The Advertiser – 25 July 2006
IN the world of Middle East politics, coincidences are few and far between. And it’s not happenstance that Iran is staring down the barrel of UN sanctions over its nuclear weapons program when all hell breaks loose in Gaza and Lebanon.
The fingerprints of Iran are all over the crisis. Tehran founded, funds and equips Hezbollah in Lebanon. The arsenal of 13,000 rockets that the jihadists are firing into northern Israel all arrived, special delivery, from Iran.
There is also a growing body of evidence indicating that Iranian technical expertise is behind the epidemic of Palestinian Qassam rockets that are slamming into southern Israel from Gaza. And there is no question about the origins of the C802 anti-ship missile that hit an Israeli missile boat off the coast of Beirut. The C802 is a Chinese weapon that is manufactured under licence in Iran.
But beyond speculation about the hidden hand of Iran in this conflict, there are a few factual certainties as well.
It is fact that Australia, the U.S. and the European Union all formally classify Hezbollah and Hamas as terrorist organisations. Both groups have long, bloody records of deliberately slaughtering civilians.
It is also fact that there is no justification, either in law or in ethics, for the blatant violation of sovereign Israeli territory to kill and kidnap Israel soldiers. In May, 2000, Israel withdrew its forces from Lebanon behind a demarcated international border that was recognised by the community of nations. This put to rest any territorial quarrel between Lebanon and Israel.
And last August, the Israelis unilaterally withdrew troops and citizens from Gaza, promising substantial territorial concessions in the West Bank. And what did Israel get in return? More than 1000 Qassam rockets fired into Israel. Hundreds of sniper attacks and failed attempts to infiltrate Israel’s borders with both Gaza and Lebanon.
The Israelis are trying to defend themselves by striking at their armed enemies while sparing the civilian populations in Gaza and Lebanon. And while such a task is difficult in the clearest wartime circumstances, it is almost impossible when your enemy operates and hides himself and his missiles among his own civilian population.
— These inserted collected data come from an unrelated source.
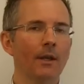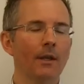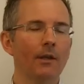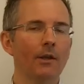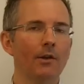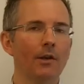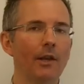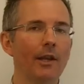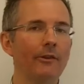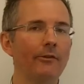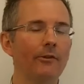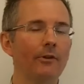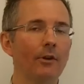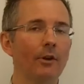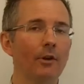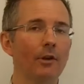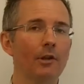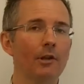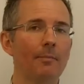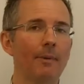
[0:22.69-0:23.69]
You need to
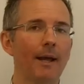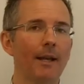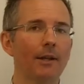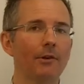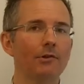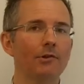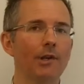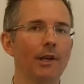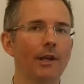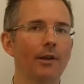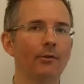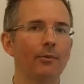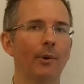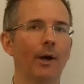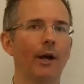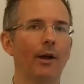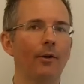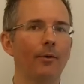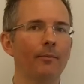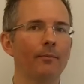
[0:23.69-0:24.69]
look at the balance sheet as
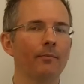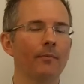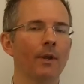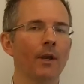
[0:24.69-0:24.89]
well.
But in the final equation, the protection of its citizens is the primary responsibility of any government. While the Israeli military will do what it can to spare non-combatant lives on the other side, it has every right to attack those who try to kill its own civilians. As part of this effort, Israel has to prevent the re-supply of missiles and weaponry to Hezbollah, which entails shutting off road, sea and air routes.
The way out for Lebanon, of course, is for Hezbollah to be disarmed and the Lebanese Army deployed in southern Lebanon, as several UN Security Council resolutions demand. This will protect both Lebanese and Israeli civilians from bloody conflict precipitated whenever convenient for Hezbollah’s masters in Tehran and its patrons in Damascus.
The Iranian meddlers who are fomenting open conflict with the Jewish state have their fingers in other pies as well.
For months, Coalition troops in Iraq have taken note of the “shaped charge” explosives that have begun to turn up in the hands of the insurgents. The conventional wisdom is that these hi-tech IEDs have been supplied by the Iranian revolutionary guard.
Gaza, Lebanon, Iraq and Afghanistan are all part of the same war. Democracies throughout the world are under the same threat from jihadists who wish to drag civilisation back to the 7th century.
Israel’s battle is one that deserves support out of a sense of Australia’s self-interested calculation. The Israelis are in the front line in confronting radical Islamic aggression and terrorism. It is critical for regional stability, as even Israel’s Arab neighbours have recognised by condemning Hezbollah’s adventurism, that Iran and its radical Islamist proxies fail in their grandiose and dangerous objectives.
Dr Colin Rubenstein is executive director of the Australia/Israel & Jewish Affairs Council.